How far away is the goal from where we are now?

The process takes weeks and the most important part of the process for making an informed decision – the final interview comprising the hardest questions and requirements – is right at the end of the cycle. We could be losing quality hires who receive another offer while we are still assessing capability rather than quality.

Measure the process everywhere

We measured each stage of this cycle and evaluated its impact on the overall outcome we were looking for – quality hires, quickly, who stay for the long-term. As a customer generation firm we know that the time taken to respond to an inbound request is directly correlated to the final outcome – the sale. Therefore we realised that we needed to respond to applications the same day, ideally within an hour. Applicant engagement went through the roof.

Identify waste

We found that we could reduce the time spent on the early stages by having some of our hardest or most demanding requirements at the start of the process. We eliminated a large proportion of candidates this way and had greater confidence those remaining. With fewer candidates, we were able to interview them much faster. This fast feedback cycle allowed us to tweak job ads and refine our requirements to improve the pipeline as applications came through.

Identify innovation

We designed a face to face interview process that allowed us to capture the information we needed in a single stage, including a peer session where the candidate meets several members of the team for both skills and culture fit analysis. This resulted in our overall face to face interview time being reduced to three hours and, most importantly, no waiting time between stages.

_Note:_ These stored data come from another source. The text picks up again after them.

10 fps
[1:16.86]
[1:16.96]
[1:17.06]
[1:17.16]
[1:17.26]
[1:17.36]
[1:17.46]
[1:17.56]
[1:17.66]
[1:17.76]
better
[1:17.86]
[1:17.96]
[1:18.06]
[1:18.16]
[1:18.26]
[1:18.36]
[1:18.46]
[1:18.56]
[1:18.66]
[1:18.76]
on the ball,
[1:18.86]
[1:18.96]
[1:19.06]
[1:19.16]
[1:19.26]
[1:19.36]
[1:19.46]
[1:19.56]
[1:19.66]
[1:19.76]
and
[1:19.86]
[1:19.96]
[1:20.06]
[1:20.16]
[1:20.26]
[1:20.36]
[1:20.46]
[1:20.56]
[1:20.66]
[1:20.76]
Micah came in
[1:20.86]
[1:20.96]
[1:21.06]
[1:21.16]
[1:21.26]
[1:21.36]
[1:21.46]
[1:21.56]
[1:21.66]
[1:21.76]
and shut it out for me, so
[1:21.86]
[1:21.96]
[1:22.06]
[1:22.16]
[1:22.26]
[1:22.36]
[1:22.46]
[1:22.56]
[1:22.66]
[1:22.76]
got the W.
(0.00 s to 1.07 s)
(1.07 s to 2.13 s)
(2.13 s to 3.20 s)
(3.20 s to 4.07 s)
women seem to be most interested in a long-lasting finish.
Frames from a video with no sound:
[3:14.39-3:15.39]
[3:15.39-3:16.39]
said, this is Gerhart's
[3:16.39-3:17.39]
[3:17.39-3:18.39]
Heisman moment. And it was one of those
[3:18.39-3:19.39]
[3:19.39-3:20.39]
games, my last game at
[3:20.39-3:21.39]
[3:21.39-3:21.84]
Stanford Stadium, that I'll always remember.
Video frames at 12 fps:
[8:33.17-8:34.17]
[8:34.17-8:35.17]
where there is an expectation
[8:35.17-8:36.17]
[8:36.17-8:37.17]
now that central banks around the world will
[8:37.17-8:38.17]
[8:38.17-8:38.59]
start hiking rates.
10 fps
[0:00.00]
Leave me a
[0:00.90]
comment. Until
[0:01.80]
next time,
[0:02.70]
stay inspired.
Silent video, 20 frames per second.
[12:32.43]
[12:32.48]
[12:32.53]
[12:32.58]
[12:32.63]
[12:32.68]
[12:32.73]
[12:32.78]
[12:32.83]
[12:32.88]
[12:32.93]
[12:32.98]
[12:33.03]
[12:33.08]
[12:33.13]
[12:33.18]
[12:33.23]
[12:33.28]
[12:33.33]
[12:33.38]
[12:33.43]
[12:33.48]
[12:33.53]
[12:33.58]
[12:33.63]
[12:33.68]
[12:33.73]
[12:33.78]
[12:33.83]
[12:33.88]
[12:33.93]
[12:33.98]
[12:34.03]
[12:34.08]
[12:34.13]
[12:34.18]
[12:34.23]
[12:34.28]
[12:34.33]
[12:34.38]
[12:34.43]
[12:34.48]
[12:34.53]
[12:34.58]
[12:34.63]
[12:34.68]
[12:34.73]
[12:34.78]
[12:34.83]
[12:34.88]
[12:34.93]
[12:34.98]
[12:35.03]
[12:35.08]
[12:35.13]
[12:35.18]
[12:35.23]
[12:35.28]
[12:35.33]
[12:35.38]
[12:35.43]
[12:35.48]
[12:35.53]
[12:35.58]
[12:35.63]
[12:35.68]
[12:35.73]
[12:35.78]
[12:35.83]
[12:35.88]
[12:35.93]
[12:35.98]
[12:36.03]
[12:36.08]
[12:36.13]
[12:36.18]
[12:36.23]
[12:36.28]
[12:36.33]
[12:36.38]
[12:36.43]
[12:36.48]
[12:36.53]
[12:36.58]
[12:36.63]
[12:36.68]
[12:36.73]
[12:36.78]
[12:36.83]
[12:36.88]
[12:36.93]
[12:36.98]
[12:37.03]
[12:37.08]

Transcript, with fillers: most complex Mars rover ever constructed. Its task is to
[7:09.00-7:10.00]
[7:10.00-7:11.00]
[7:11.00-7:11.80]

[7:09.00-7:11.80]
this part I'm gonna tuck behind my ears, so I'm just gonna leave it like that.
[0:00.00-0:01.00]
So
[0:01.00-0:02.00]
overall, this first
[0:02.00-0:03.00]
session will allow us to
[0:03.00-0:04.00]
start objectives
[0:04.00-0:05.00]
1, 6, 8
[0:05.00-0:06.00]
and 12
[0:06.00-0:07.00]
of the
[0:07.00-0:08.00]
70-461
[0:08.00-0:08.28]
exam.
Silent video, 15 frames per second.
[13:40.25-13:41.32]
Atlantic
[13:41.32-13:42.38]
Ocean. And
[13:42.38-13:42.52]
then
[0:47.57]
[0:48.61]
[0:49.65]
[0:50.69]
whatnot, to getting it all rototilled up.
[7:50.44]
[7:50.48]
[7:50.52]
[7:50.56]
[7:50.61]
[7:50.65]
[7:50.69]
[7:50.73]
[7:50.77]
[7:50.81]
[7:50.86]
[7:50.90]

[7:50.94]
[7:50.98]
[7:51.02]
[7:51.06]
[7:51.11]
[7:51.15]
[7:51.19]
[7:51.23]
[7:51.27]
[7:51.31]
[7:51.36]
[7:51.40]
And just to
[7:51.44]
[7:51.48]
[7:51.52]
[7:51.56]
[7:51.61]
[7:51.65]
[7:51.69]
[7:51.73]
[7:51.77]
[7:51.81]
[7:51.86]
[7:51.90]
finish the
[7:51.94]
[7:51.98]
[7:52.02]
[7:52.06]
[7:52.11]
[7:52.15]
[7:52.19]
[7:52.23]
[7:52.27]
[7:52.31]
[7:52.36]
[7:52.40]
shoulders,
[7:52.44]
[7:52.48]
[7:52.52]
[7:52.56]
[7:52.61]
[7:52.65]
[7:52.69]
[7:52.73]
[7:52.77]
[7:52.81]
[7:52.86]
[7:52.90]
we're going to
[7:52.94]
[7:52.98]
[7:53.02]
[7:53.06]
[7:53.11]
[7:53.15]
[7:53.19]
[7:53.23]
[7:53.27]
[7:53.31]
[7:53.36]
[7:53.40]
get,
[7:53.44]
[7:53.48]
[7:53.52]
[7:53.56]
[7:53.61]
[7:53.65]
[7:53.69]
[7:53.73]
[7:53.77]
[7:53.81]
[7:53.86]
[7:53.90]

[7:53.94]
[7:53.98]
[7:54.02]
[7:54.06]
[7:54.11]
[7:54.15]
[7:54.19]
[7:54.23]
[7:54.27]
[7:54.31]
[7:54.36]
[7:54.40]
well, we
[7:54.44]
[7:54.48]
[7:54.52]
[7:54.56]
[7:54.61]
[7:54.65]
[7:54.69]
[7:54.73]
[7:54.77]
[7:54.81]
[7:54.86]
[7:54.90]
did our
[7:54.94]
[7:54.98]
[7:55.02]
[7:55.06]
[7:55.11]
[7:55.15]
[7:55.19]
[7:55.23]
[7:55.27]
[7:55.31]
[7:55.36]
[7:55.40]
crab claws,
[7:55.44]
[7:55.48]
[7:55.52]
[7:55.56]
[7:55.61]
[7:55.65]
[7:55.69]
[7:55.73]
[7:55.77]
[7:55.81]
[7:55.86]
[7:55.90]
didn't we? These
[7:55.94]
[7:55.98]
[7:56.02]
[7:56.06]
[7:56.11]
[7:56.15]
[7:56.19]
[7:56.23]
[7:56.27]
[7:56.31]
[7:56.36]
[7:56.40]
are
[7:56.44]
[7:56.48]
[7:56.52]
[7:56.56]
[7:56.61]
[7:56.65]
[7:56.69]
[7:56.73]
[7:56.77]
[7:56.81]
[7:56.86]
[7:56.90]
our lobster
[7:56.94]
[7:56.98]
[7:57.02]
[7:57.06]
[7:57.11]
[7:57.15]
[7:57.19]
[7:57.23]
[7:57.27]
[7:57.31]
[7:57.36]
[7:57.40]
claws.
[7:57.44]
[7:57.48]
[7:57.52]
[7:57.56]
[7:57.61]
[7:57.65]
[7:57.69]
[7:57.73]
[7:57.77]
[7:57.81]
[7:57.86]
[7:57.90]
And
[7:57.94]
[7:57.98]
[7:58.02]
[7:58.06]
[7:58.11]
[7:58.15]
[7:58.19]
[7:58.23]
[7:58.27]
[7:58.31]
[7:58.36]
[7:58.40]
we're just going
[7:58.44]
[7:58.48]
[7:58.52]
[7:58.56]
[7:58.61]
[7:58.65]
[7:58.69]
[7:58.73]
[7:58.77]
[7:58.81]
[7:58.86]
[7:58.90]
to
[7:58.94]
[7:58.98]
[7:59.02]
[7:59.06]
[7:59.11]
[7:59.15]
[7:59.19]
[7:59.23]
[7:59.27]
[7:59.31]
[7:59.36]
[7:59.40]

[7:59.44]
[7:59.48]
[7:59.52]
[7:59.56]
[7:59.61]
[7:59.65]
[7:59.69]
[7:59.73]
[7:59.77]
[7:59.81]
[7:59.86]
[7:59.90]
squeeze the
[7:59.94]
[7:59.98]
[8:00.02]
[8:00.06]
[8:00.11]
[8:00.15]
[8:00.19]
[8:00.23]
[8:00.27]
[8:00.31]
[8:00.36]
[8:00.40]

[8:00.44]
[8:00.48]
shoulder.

Experiment and improve until you reach your goal

Once we made these two changes, we applied our continuous improvement mindset to assess the success of the entire process at the end of each hiring cycle: work out why certain candidates weren’t successful in the role and what can we change about the process to limit this from happening again.

Celebrate

We found that by being quick off the mark, we were getting a competitive edge and securing top talent before they even had a chance to start the hiring process with our competitors. We reduced the application to offer timeline from 35 days to just seven days, saving multiple stakeholders hours in work and giving our candidates a great recruitment experience.